• [Problem to solve]: Write out again, word for word, the lines below from the line that holds "[8:59.37-9:00.37]" through the line that holds "What the speaker", omitting pictures.

********************

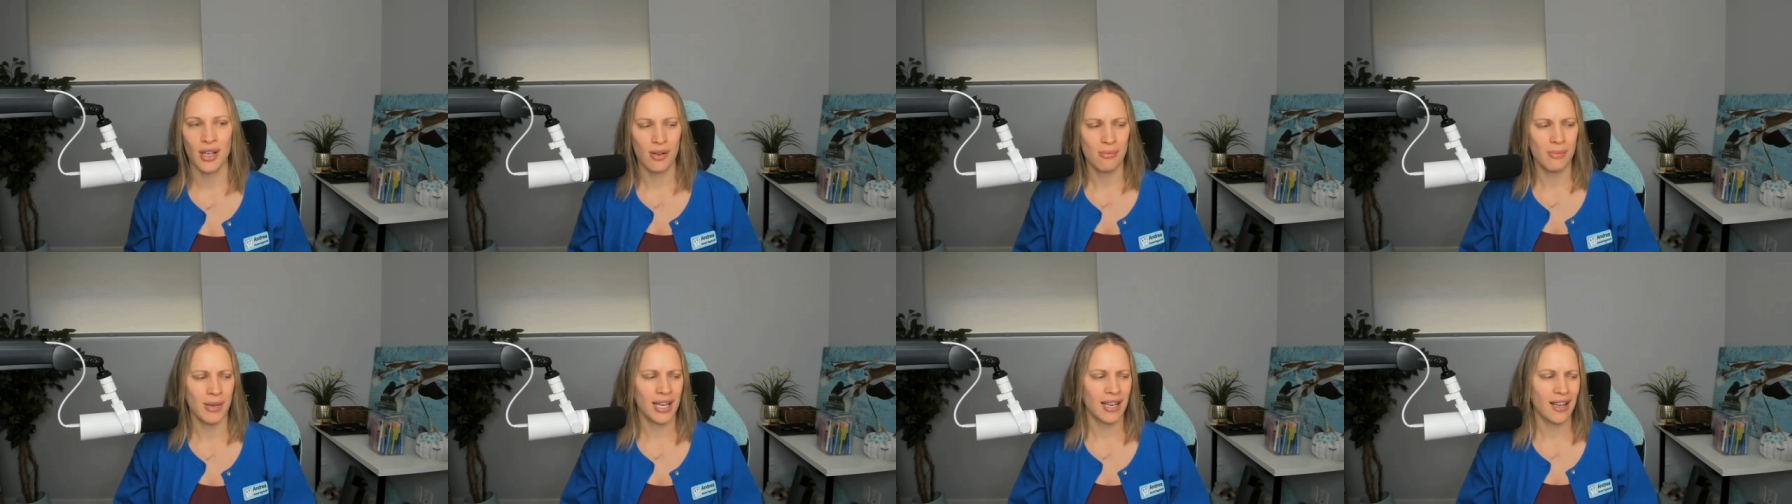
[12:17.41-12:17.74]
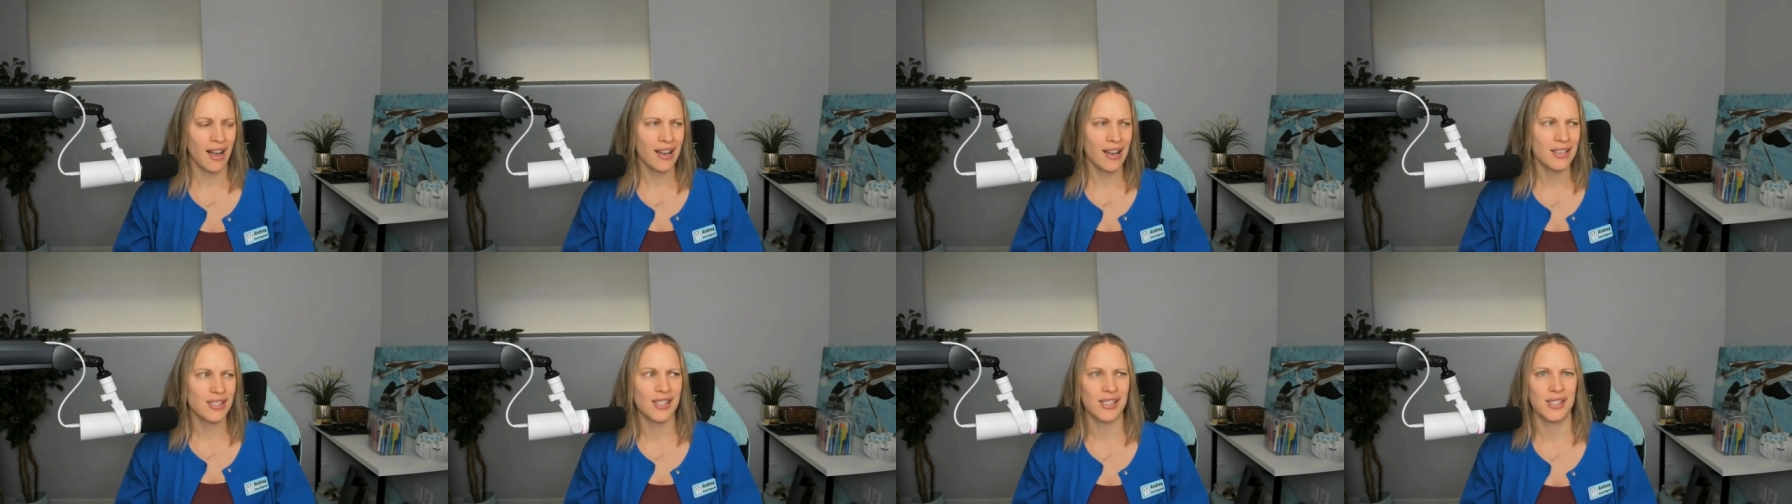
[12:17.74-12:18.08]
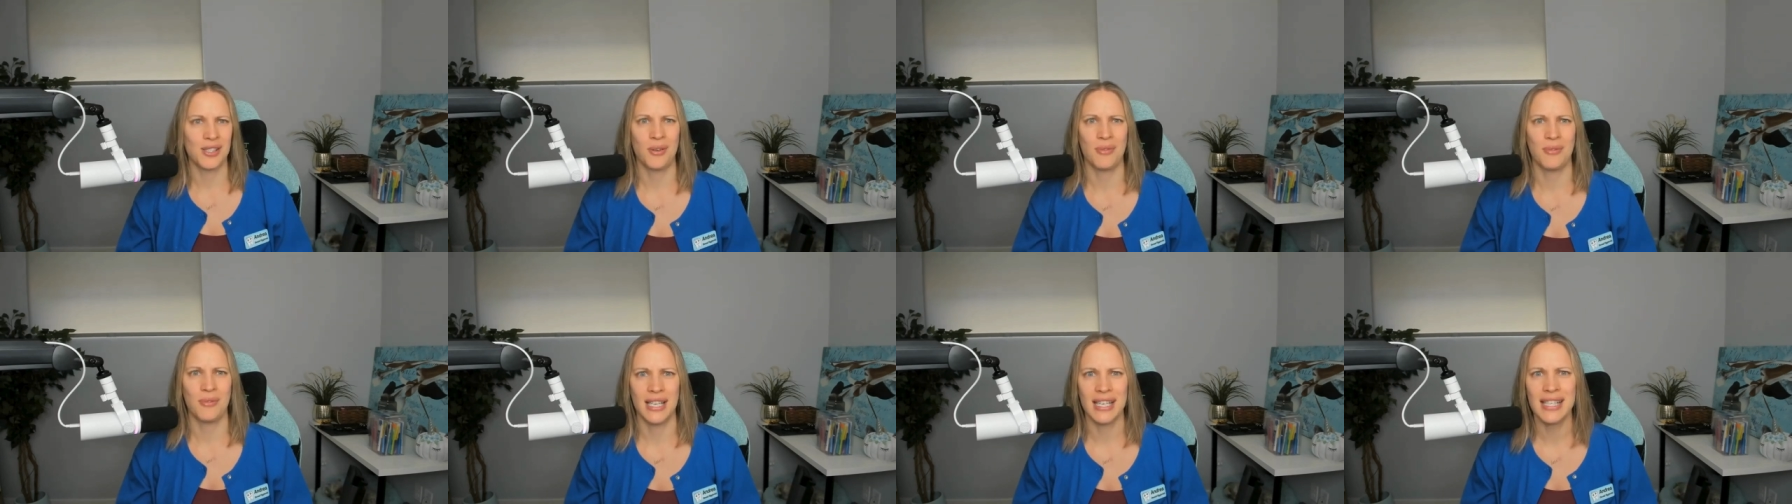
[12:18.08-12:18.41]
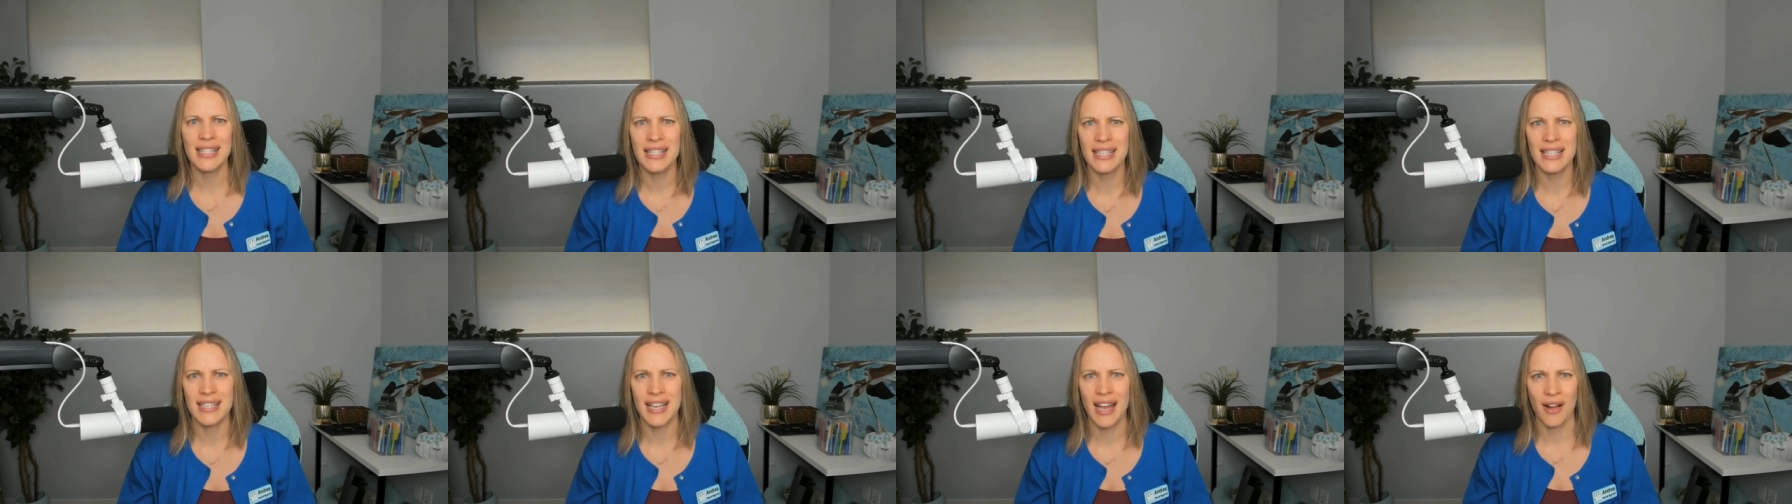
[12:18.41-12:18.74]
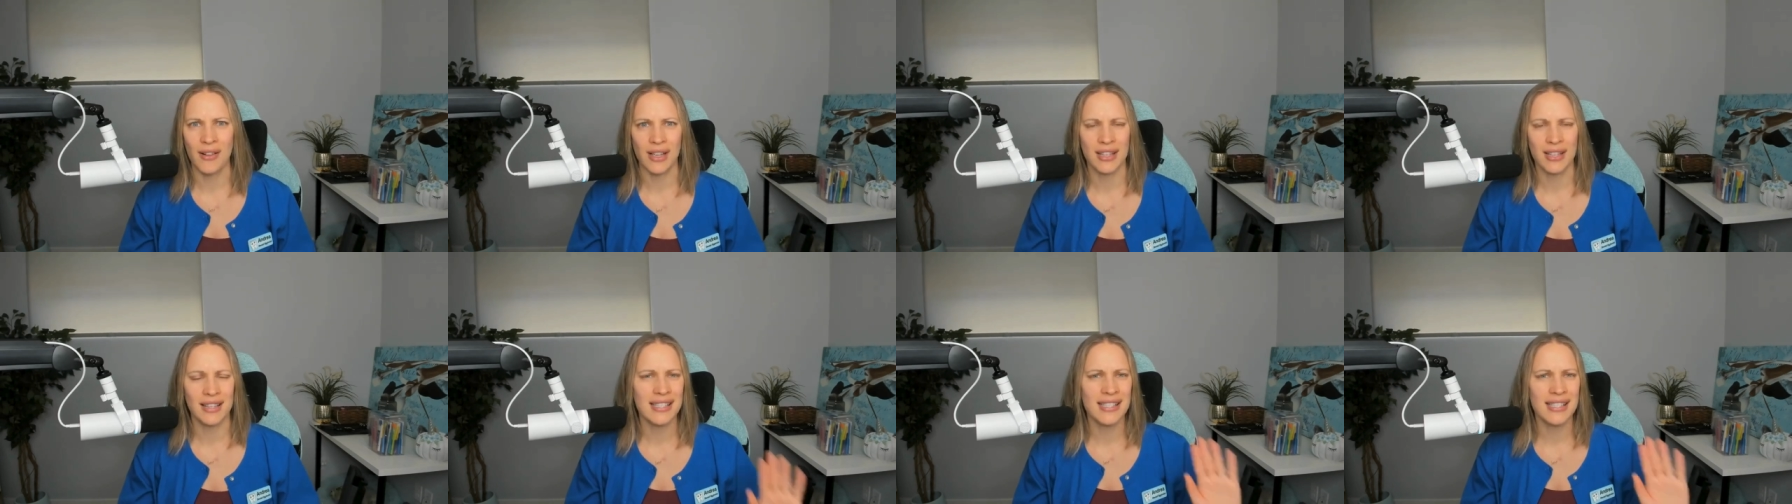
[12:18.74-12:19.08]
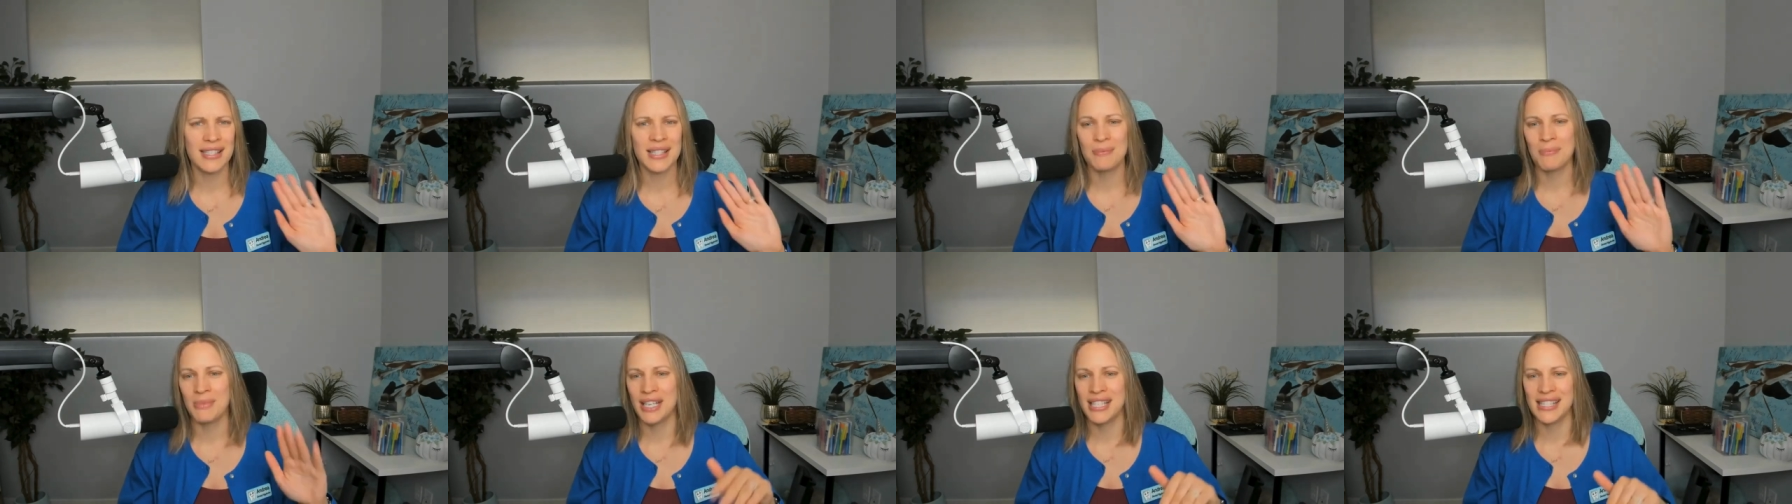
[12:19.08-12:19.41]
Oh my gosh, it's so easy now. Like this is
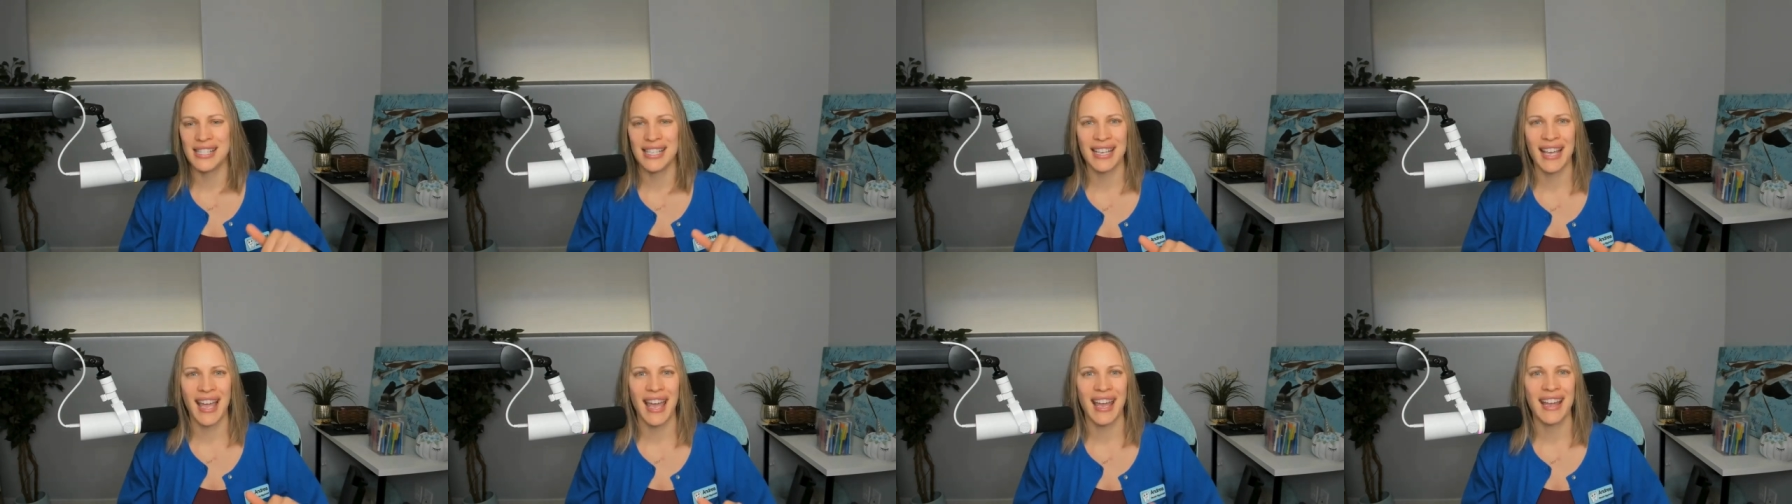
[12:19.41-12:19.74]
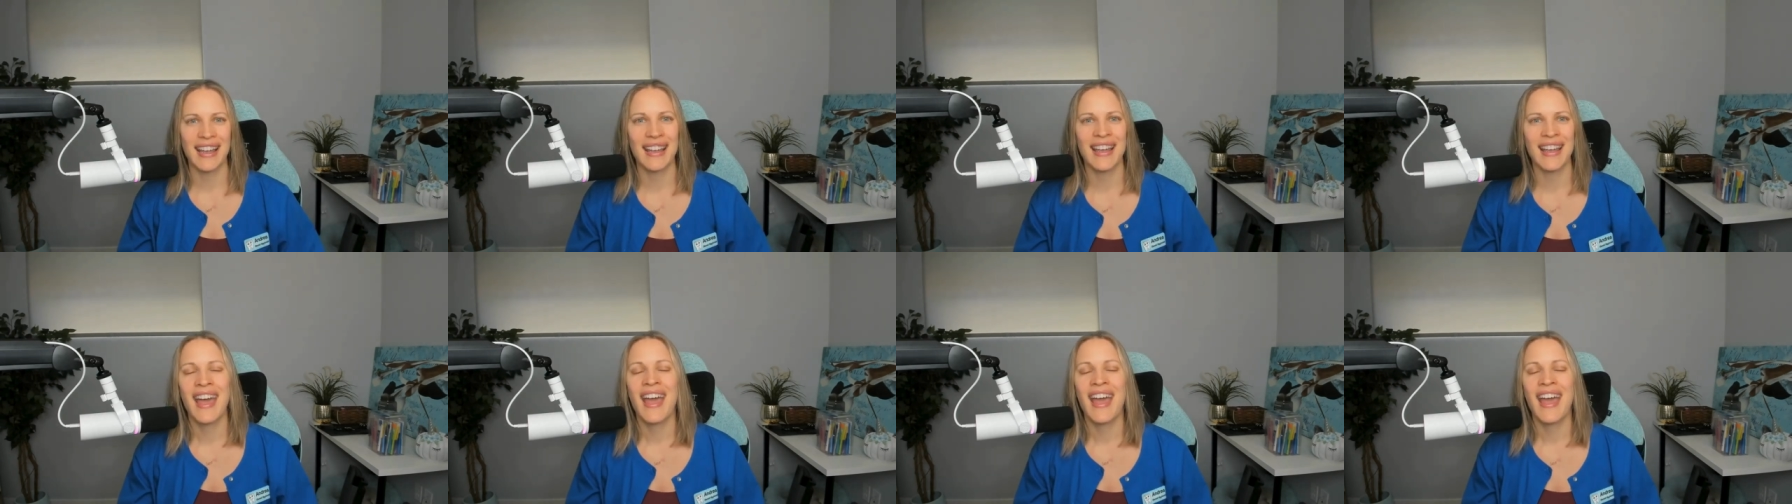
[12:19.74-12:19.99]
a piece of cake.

********************

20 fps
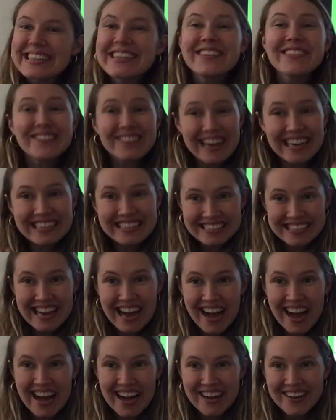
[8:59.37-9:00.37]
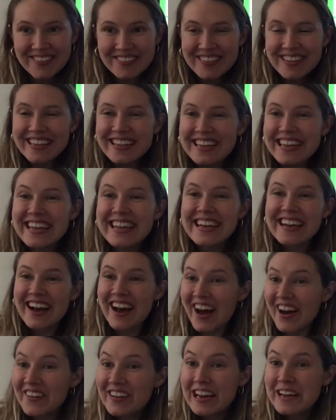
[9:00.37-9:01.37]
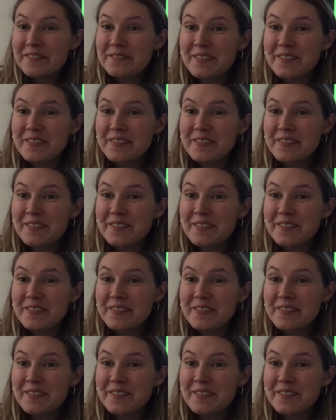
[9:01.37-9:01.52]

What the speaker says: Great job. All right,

********************

• [Task solution]:
[8:59.37-9:00.37]
[9:00.37-9:01.37]
[9:01.37-9:01.52]

What the speaker says: Great job. All right,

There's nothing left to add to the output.